Member of the National Development Council
- Incumbent
- Assumed office 2015
- President: Andrzej Duda

Vice chairman of the Gdańsk City Council
- Incumbent
- Assumed office 2014

Member of the Gdańsk City Council from the 2nd District
- Incumbent
- Assumed office 2014

Personal details
- Born: Piotr Stefan Czauderna 11 August 1962 (age 64) Gdańsk, Poland
- Party: -
- Education: Gdańsk Medical University University of Provence
- Profession: Pediatric surgeon

= Piotr Czauderna =

Piotr Stefan Czauderna (born 11 August 1962) is a member of the National Development Council of Poland. He was appointed to the position by President Andrzej Duda in November 2015.

==Biography==
Czauderna was born on 11 August 1962. He is a graduate of the Gdańsk Medical University and the University of Provence.

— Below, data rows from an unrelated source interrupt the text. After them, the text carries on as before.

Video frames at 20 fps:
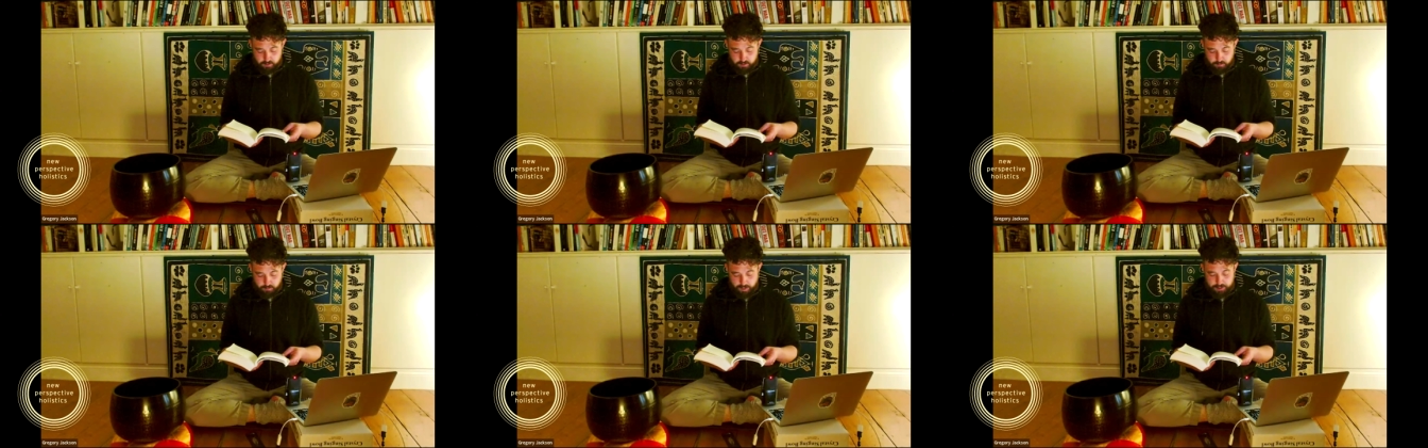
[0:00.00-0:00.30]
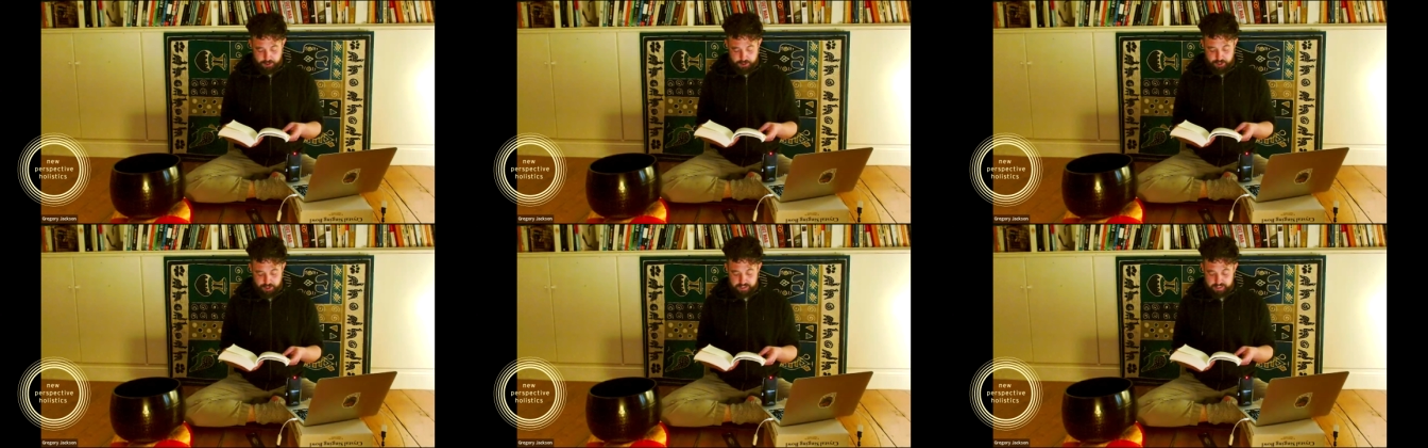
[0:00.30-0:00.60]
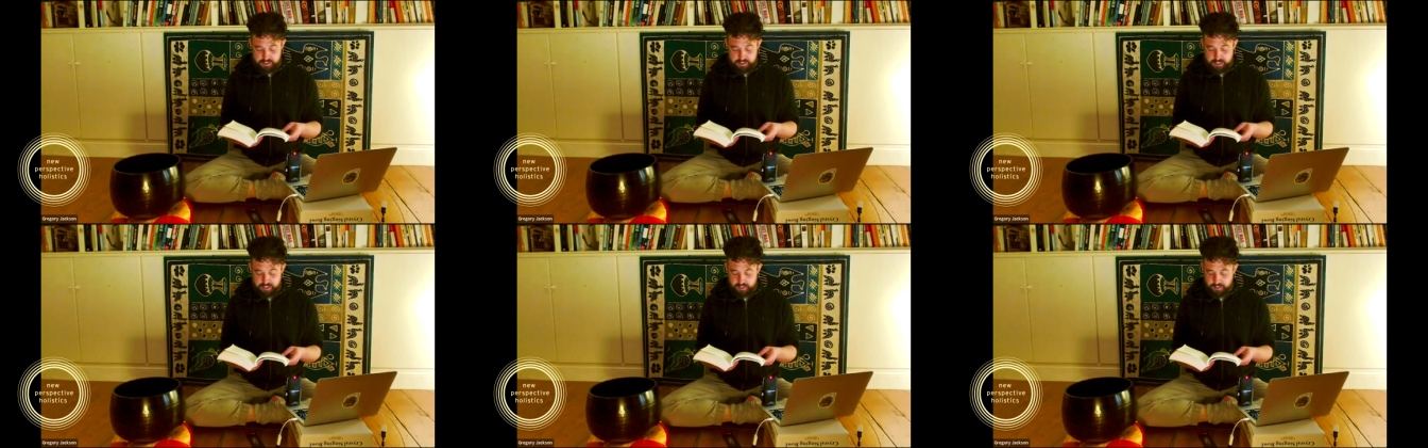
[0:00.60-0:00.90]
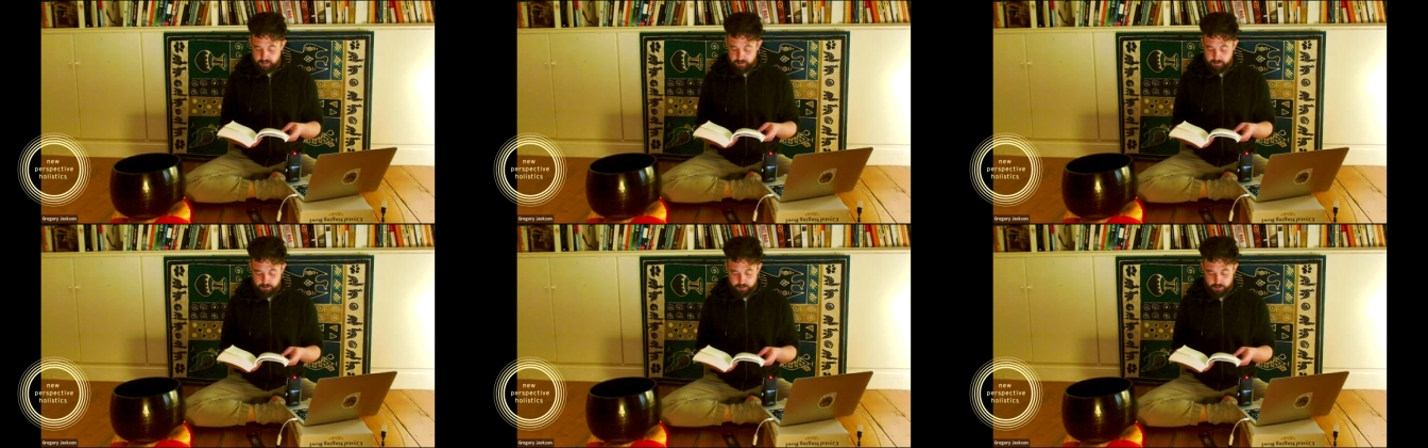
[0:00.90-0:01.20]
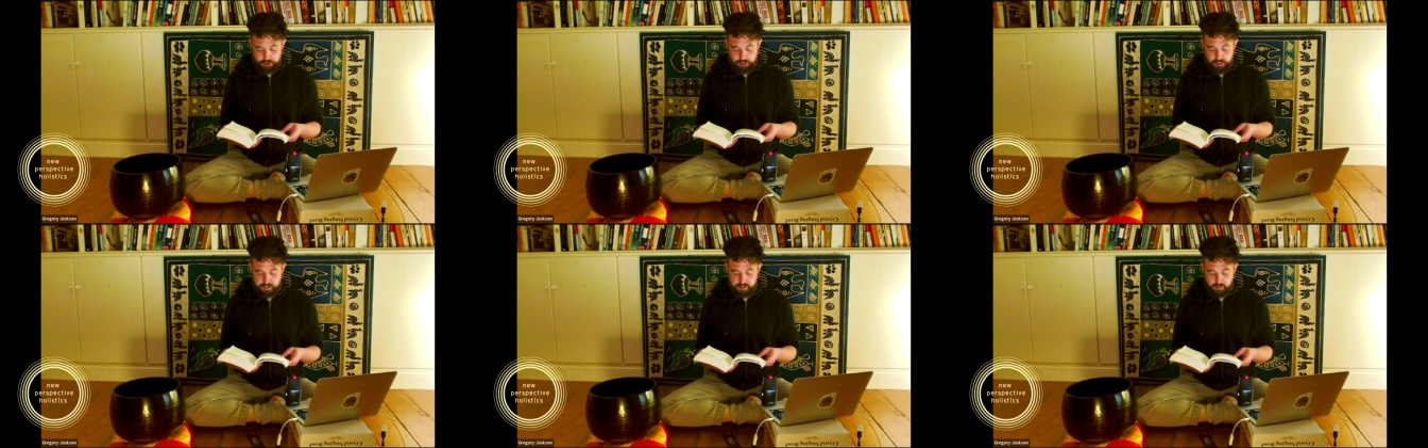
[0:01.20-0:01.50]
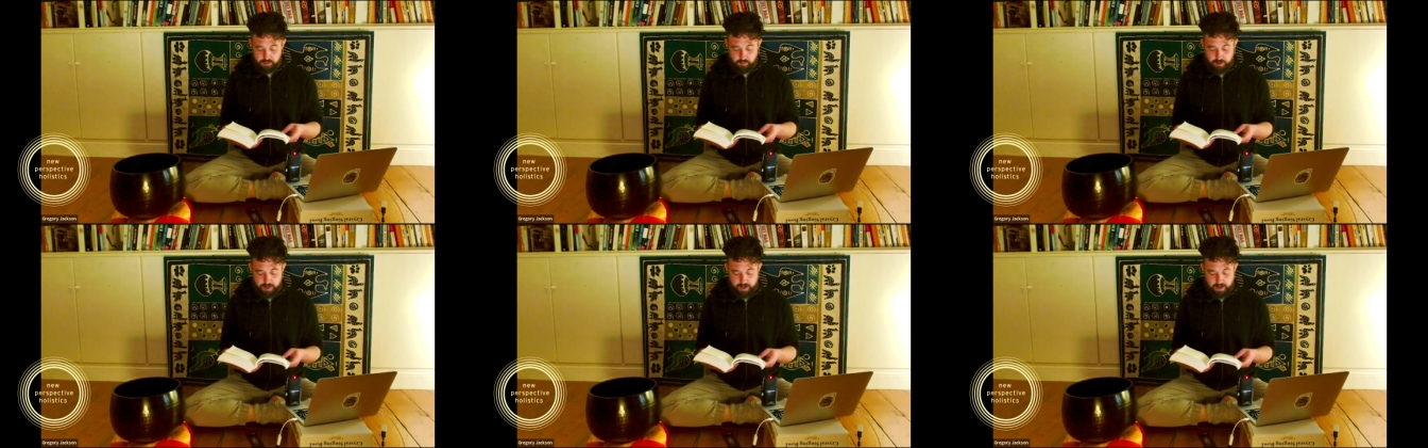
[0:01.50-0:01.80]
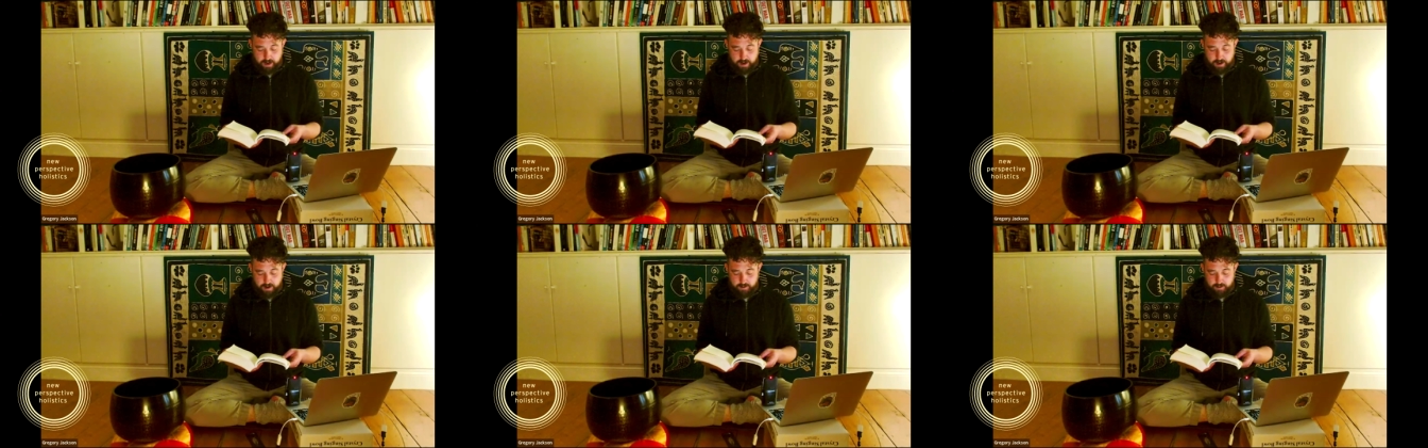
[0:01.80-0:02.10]
When she's sitting, she's
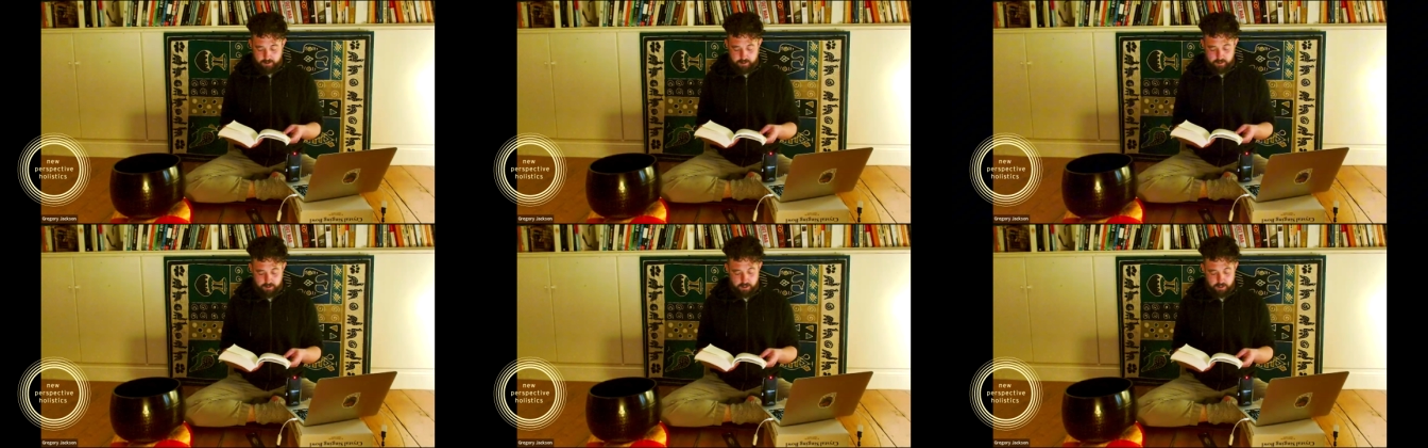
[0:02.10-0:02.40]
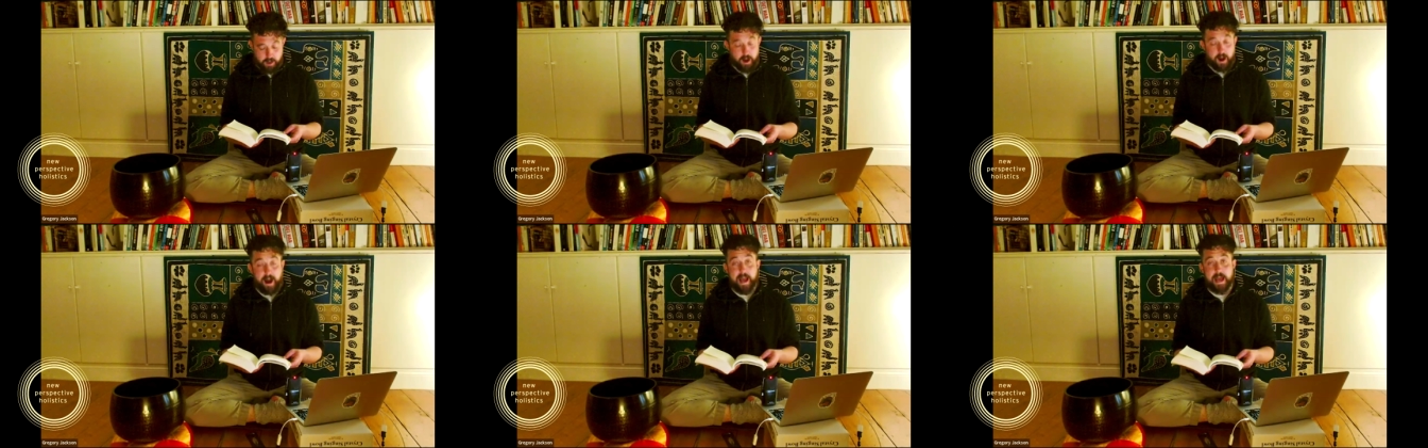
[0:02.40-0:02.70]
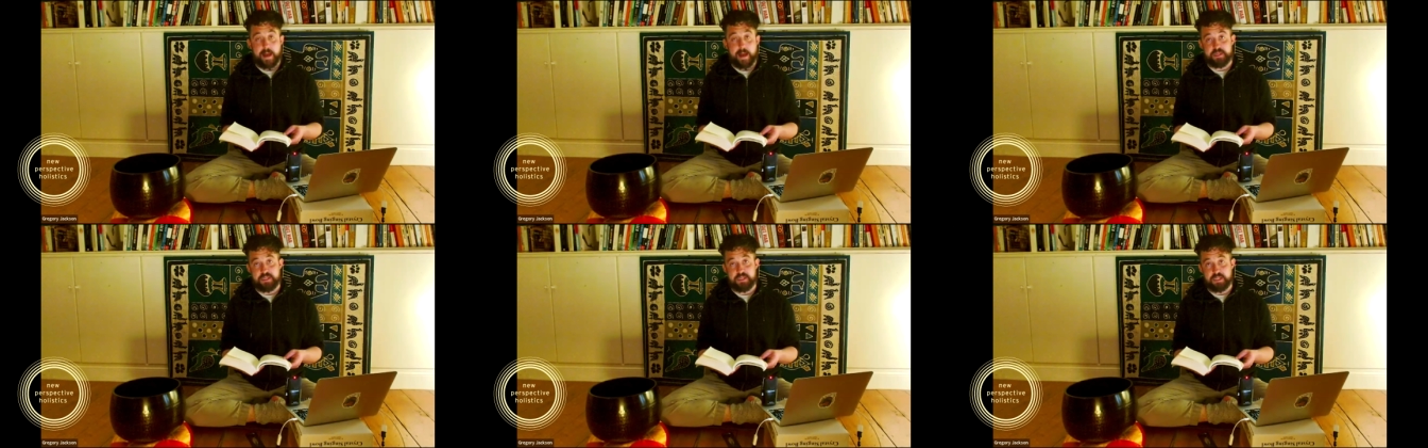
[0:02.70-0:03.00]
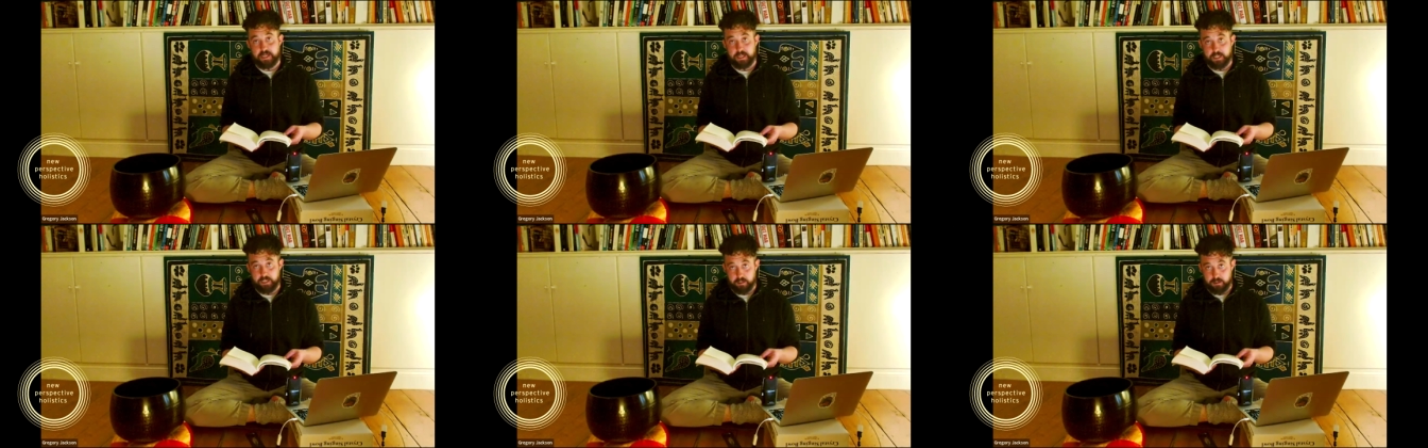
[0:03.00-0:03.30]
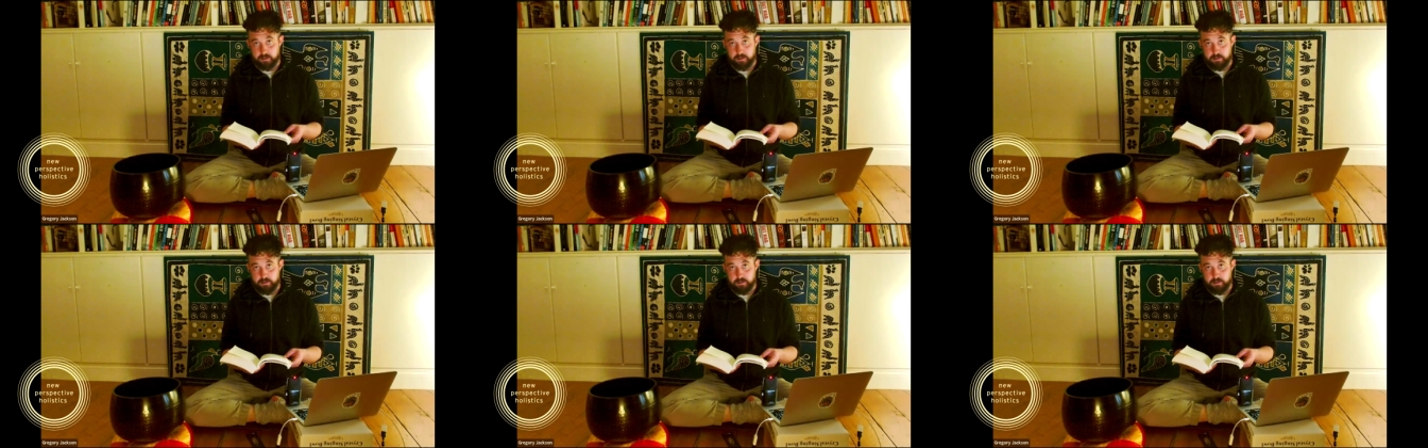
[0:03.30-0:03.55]
aware, I am sitting.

A professor of medical science since 2013, Czauderna is currently the Head of the Surgery and Urology Clinic for Children and Adolescents of the Gdańsk Medical University. He was elected to the Gdańsk City Council in 2014 from the Law and Justice party. Czauderna is the vice chairman of the Gdańsk City Council. Czauderna was appointed as a member of the National Development Council by President Andrzej Duda in November 2015.